**Brief**. Except for the pictures, reproduce the records word for word.

**Given records**.

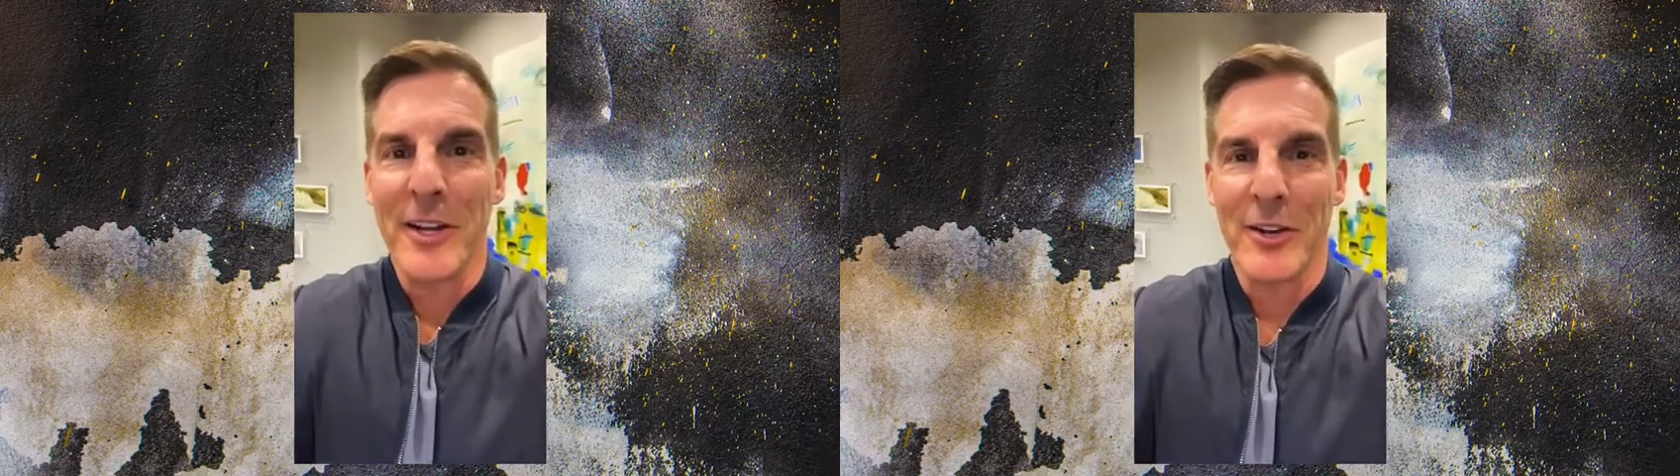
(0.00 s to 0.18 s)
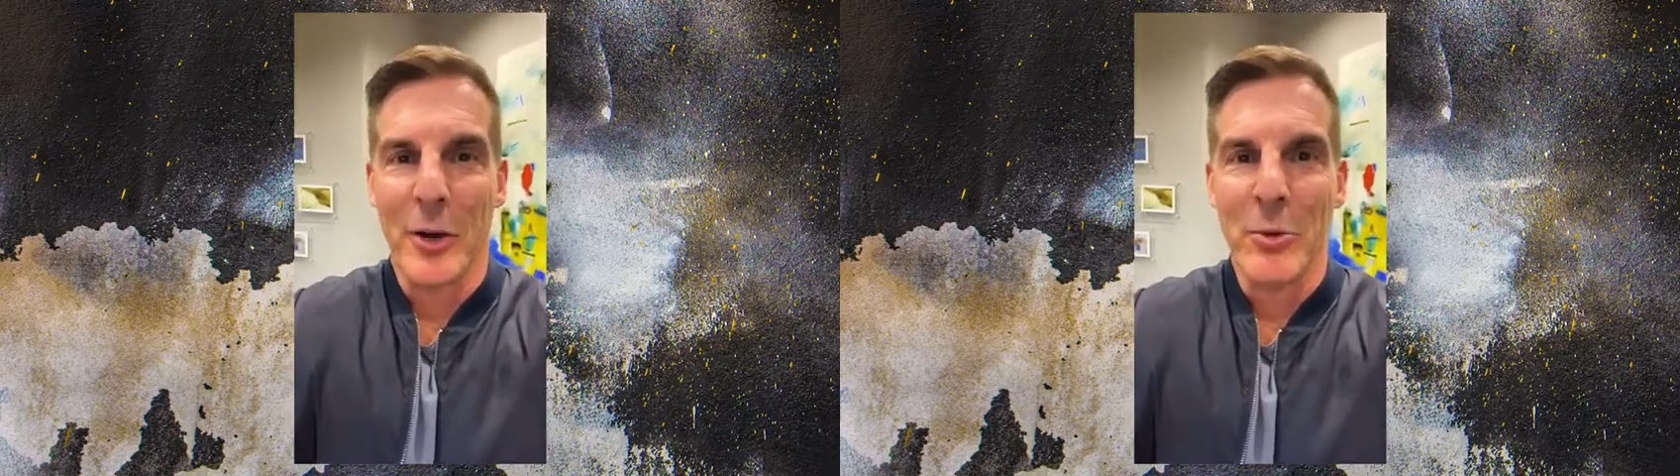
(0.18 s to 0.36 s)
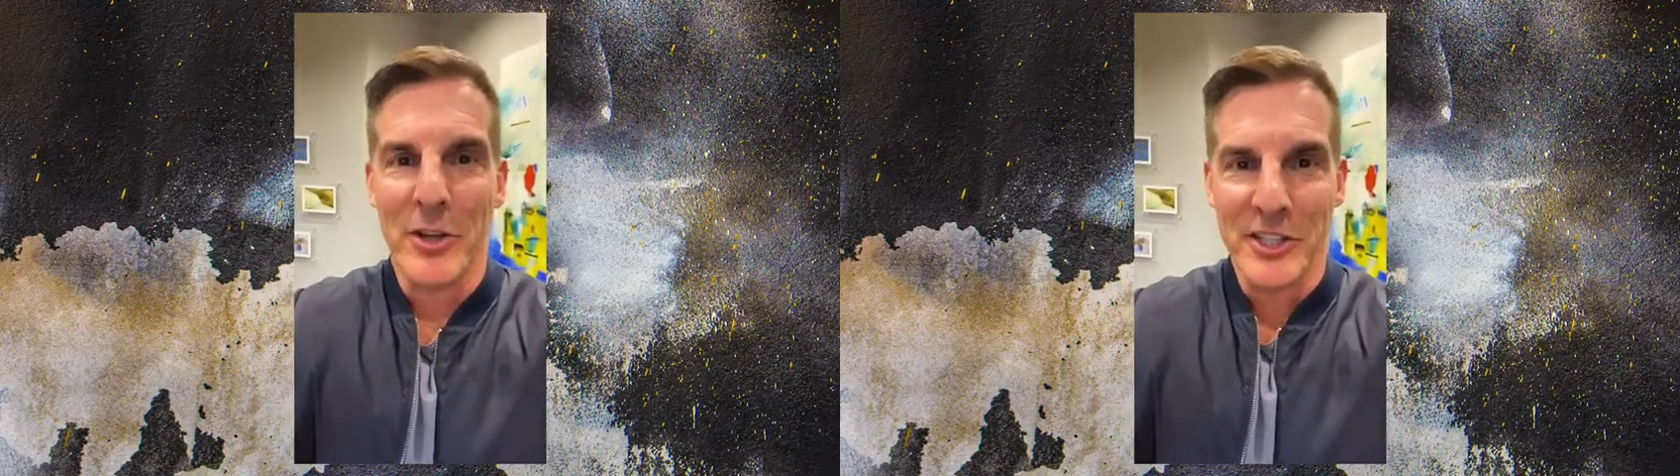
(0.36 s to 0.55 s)

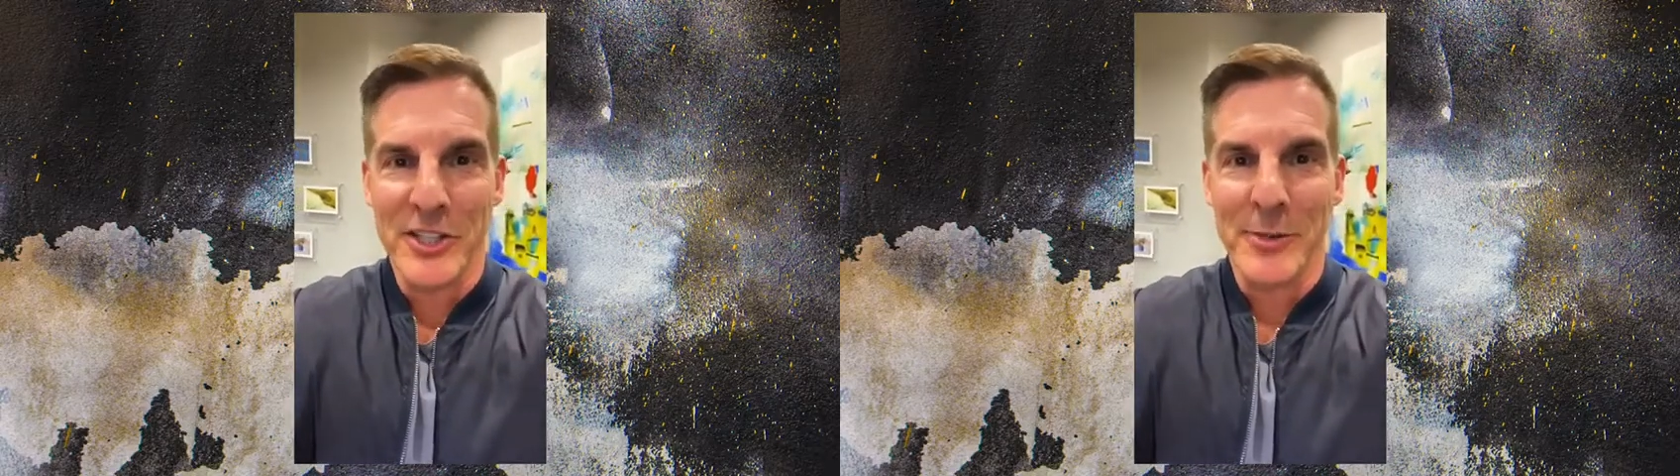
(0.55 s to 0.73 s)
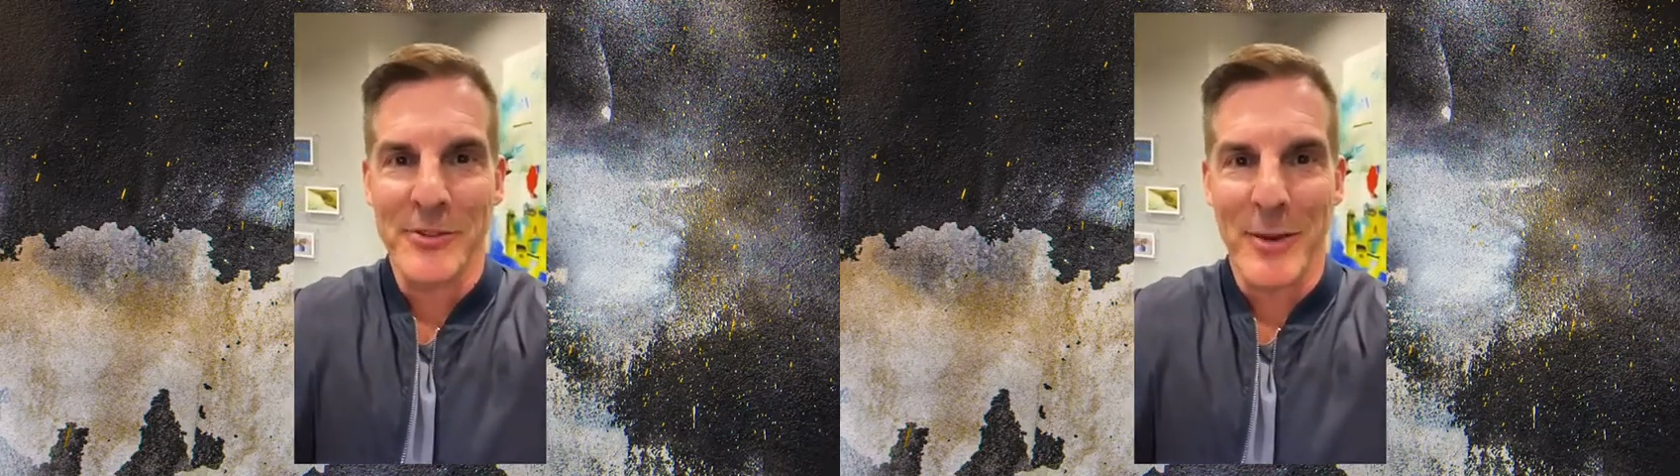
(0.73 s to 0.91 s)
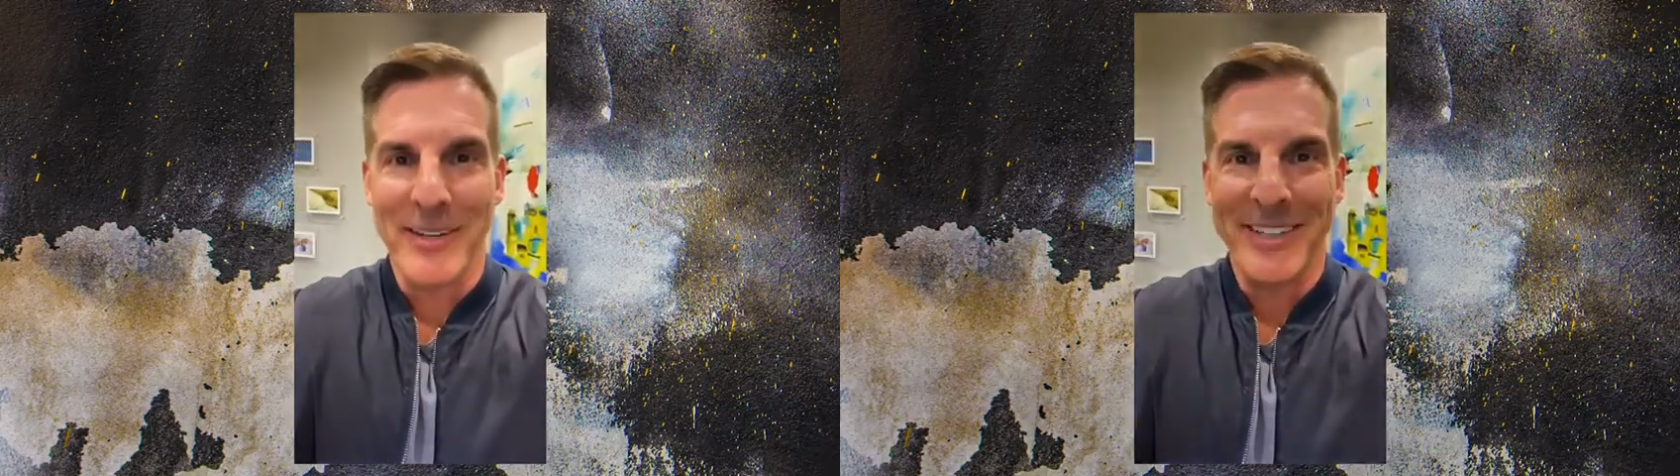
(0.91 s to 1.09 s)
Global Leadership
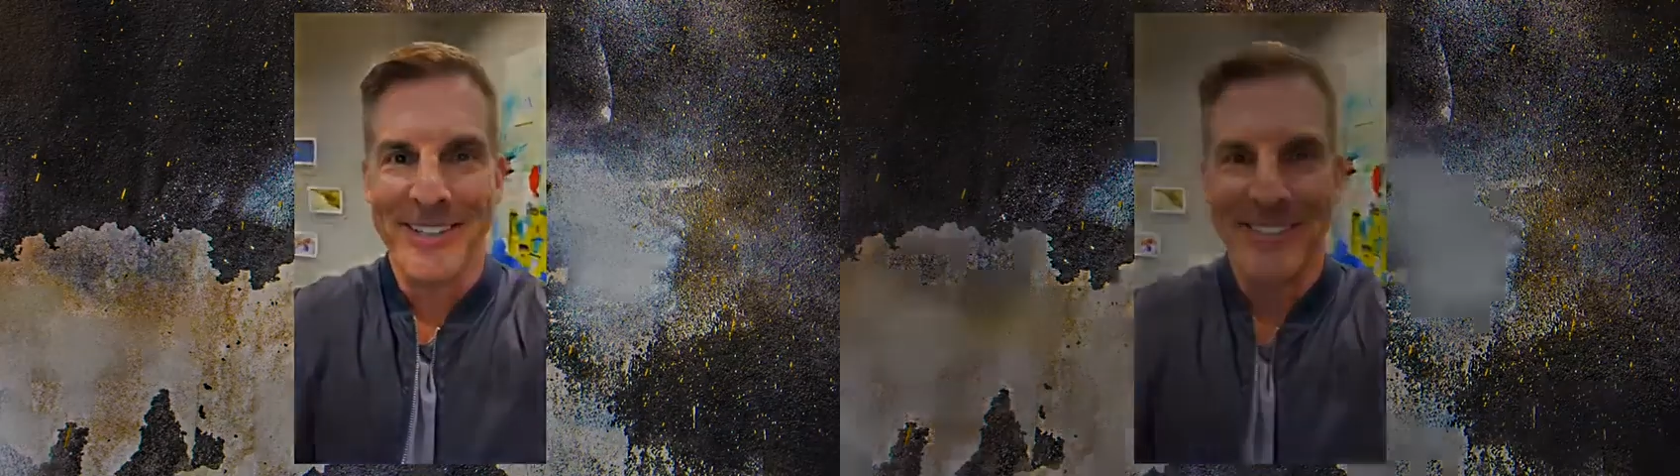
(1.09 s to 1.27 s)
Summit.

**Result of this exercise**.
(0.00 s to 0.18 s)
(0.18 s to 0.36 s)
(0.36 s to 0.55 s)

(0.55 s to 0.73 s)
(0.73 s to 0.91 s)
(0.91 s to 1.09 s)
Global Leadership
(1.09 s to 1.27 s)
Summit.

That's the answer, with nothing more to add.